Scogli da riuscire a superare, per il governo, per arrivare alla creazione della bad bank, ritenuta necessaria per non rischiare di perdere quel treno che le mosse della Bce hanno messo a disposizione per agganciare una ripresa che passa anche da un mercato del credito ben funzionante.

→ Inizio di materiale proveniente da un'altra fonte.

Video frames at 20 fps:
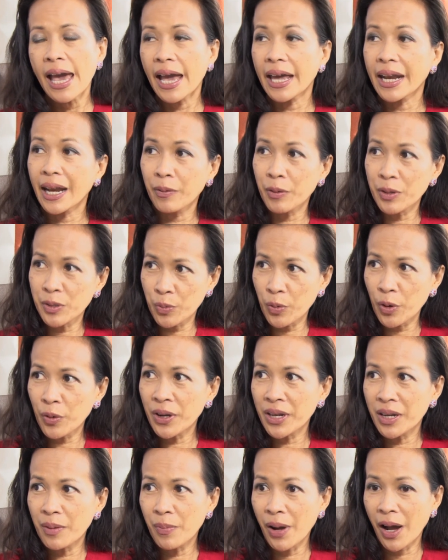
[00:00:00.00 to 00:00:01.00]
and I was
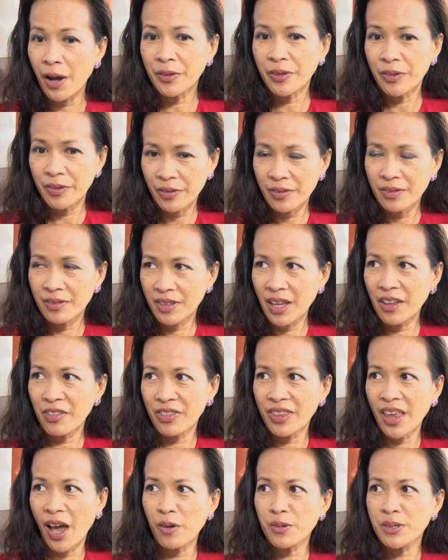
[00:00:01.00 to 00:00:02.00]
worried about
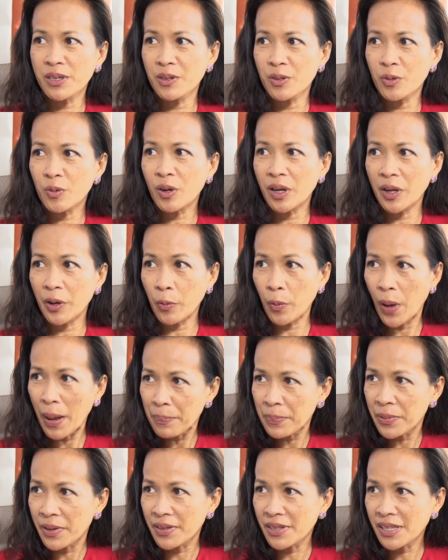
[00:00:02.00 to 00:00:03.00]
10,000 nuclear
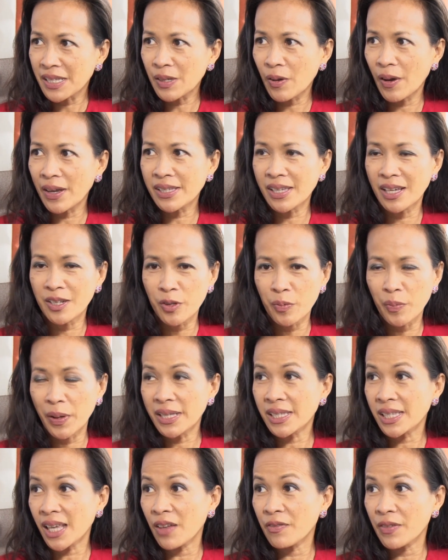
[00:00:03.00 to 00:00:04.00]
weapons. So I said to
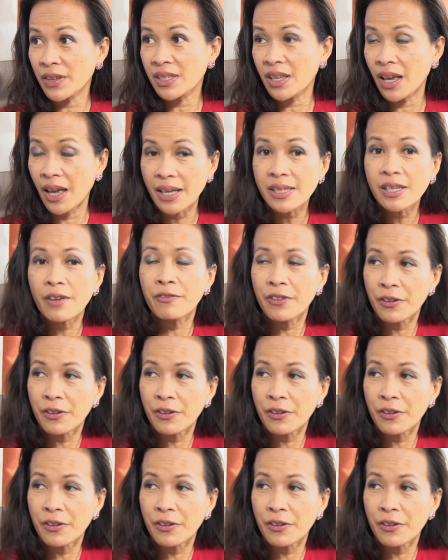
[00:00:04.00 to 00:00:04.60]
myself, as a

Le banche attualmente, infatti, nonostante le condizioni di mercato dettate dall'azzeramento dei tassi di riferimento, agiscono ancora col timore che allargando i cordoni della borsa possano crescere le sofferenze e, di conseguenza, finiscano per peggiorare i loro parametri patrimoniali. “Liberate di una quota delle loro sofferenze – ha detto Morando - avrebbero maggiori disponibilità per far fluire credito verso le imprese e in particolare quelle con maggiori difficoltà che operano sul mercato interno”.

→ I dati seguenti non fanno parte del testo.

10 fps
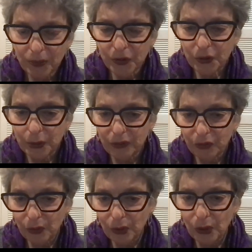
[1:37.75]
So if
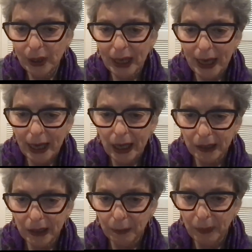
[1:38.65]
you look
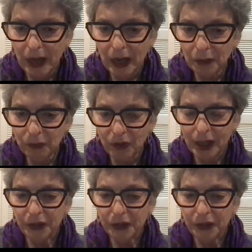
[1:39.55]
at the bottom right,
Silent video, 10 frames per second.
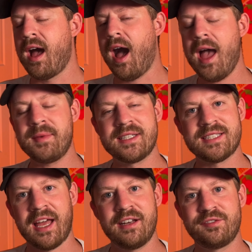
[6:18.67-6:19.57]
I'm
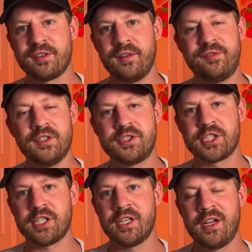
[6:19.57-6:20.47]
excited for a
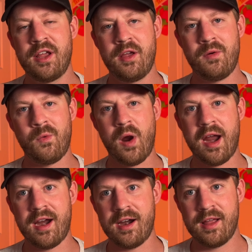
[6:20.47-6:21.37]
future
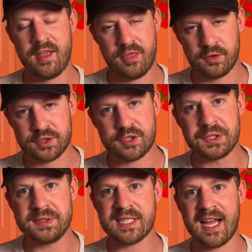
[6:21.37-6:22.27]
where those
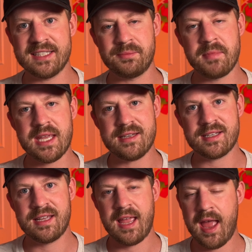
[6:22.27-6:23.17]
two sides
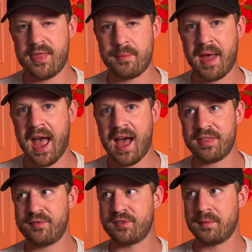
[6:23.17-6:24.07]
meet and the
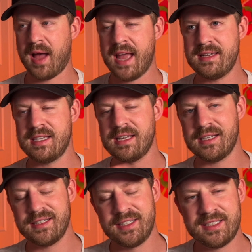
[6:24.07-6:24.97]
path from
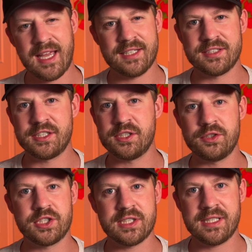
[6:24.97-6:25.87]
idea to
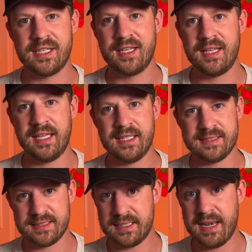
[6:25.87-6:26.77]
execution
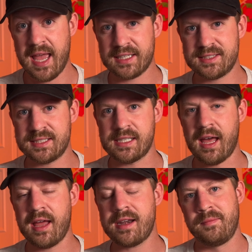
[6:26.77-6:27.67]
is next to
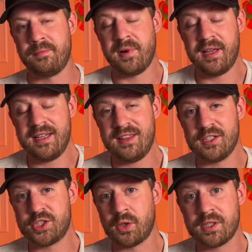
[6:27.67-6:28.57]
none. But in
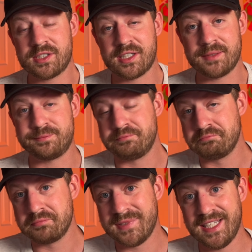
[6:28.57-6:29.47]
the short term,
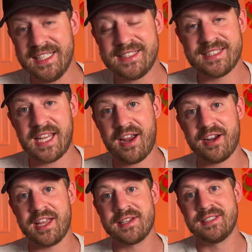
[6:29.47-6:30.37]
it's
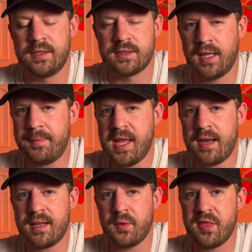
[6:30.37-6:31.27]
scary. So let me
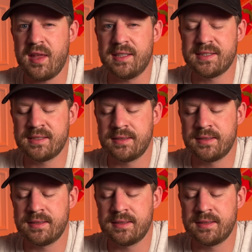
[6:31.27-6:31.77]
end it with this.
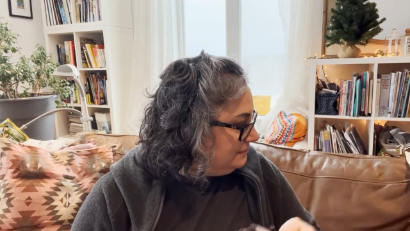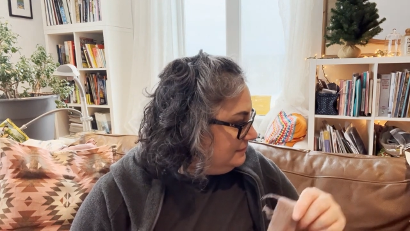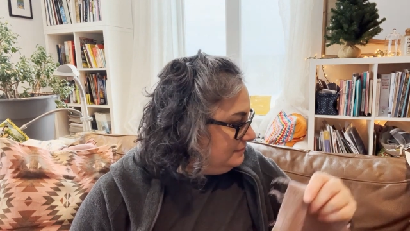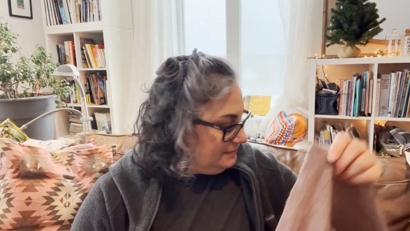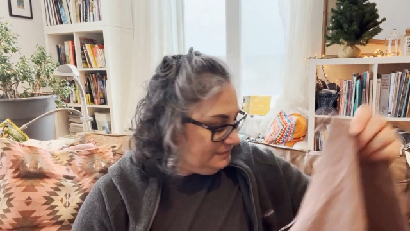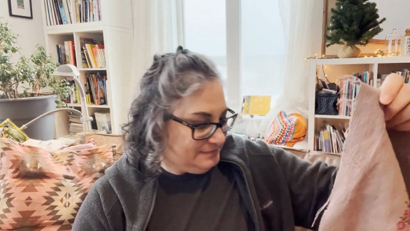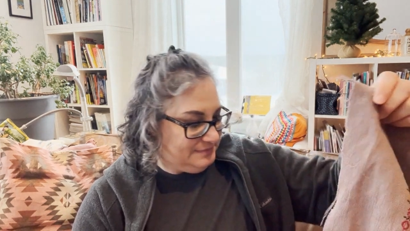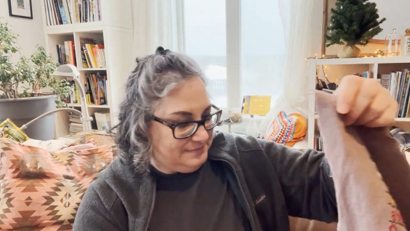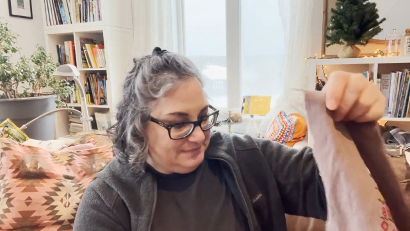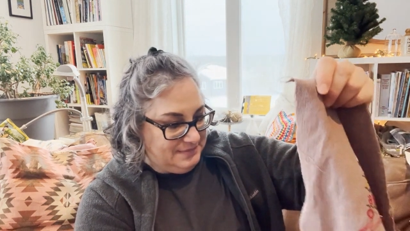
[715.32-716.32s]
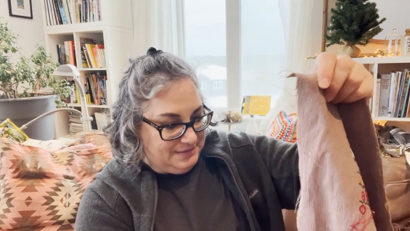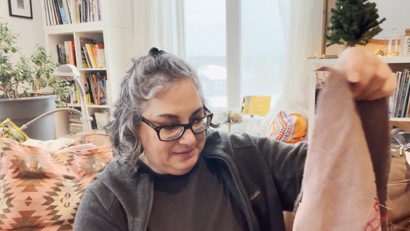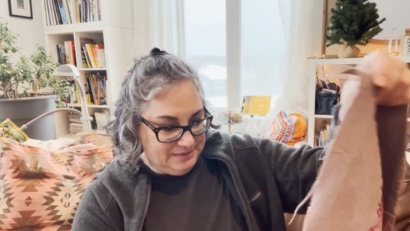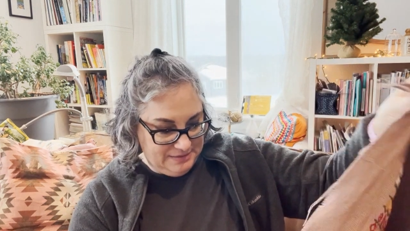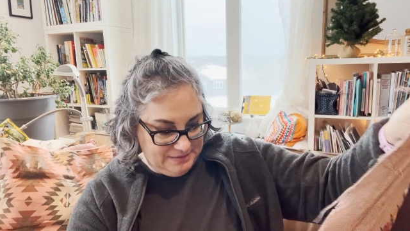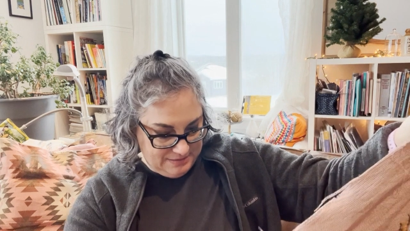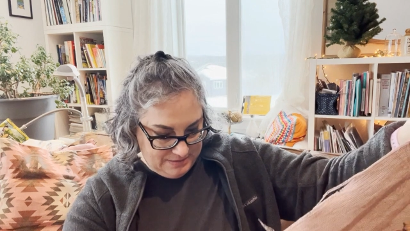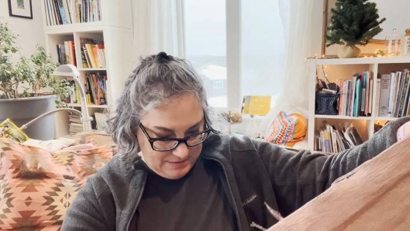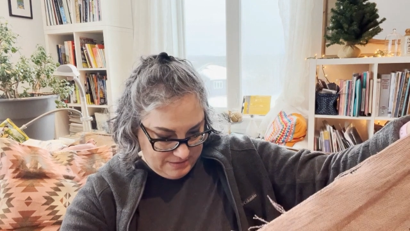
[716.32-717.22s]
No one is speaking in this clip.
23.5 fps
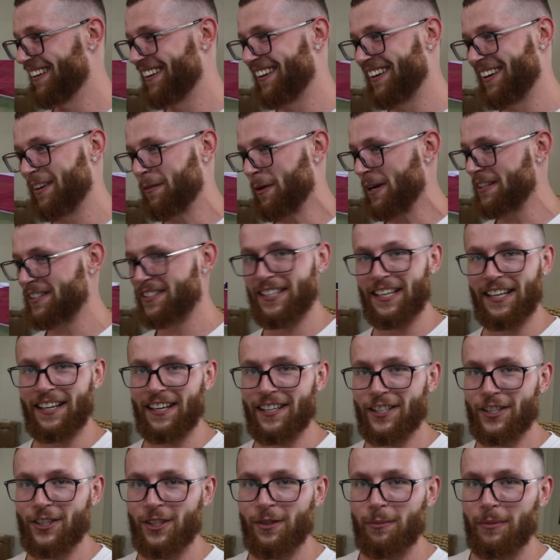Oh, once again,
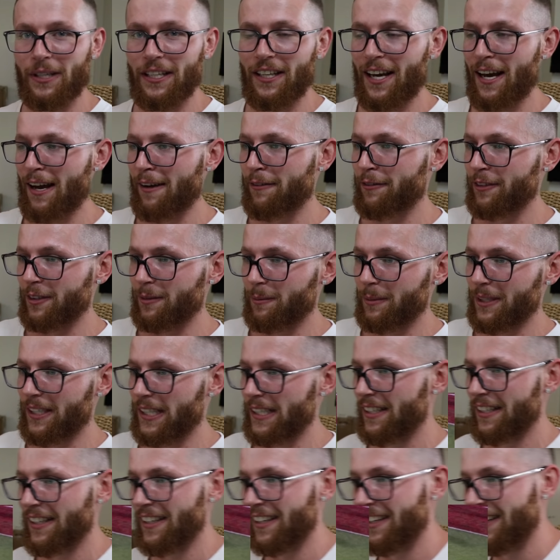I shouldn't be laughing, but
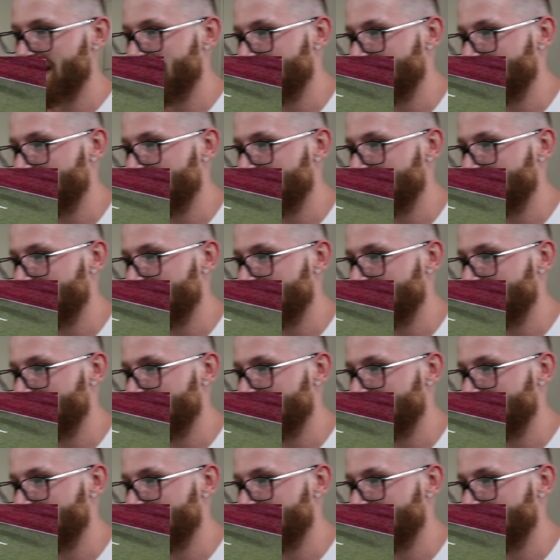he's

Soluzione positiva per gli istituti minori

Secondo Fitch potrebbe essere una soluzione positiva soprattutto per gli istituti più piccoli. Secondo l'agenzia di rating non ne hanno bisogno, invece, i “giganti” del credito in Italia, ovvero Intesa Sanpaolo e Unicredit. Lo strumento potrebbe funzionare, però, “solo se i prestiti trasferiti saranno di entità tale da ridare ossigeno ai bilanci e dunque liberare risorse per sostenere la crescita economica”.

La bad bank spagnola

I casi di creazione di bad bank sono numerosi. Uno studio della tedesca Hertie school of governance mostra che tale strumento è stato utilizzato soprattutto in est Europa e Asia centrale. Il precedente più affine e vicino nel tempo è quello della Spagna, dove a fine 2012 è stata costituita la Sareb, con capitale al 45% pubblico e al 55% di grandi banche internazionali.

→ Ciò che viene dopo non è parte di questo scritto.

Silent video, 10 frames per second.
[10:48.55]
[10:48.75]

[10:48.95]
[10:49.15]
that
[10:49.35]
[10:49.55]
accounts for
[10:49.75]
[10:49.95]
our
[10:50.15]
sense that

La sua creazione era stata inserita dalla Troika tra le condizioni per concedere a Madrid un prestito da 37 miliardi di euro. Finora ha raccolto dalle banche sofferenze per 51 miliardi di euro, di cui 11 in patrimonio immobiliare. L’obiettivo col quale la Sareb lavora è di rivendere, entro quindici anni, quanto accumulato nel patrimonio, alle migliori condizioni possibili. Eventuali perdite, però, dovrà accollarsele il Tesoro e questo è un grosso rischio per le finanze iberiche in via di risanamento.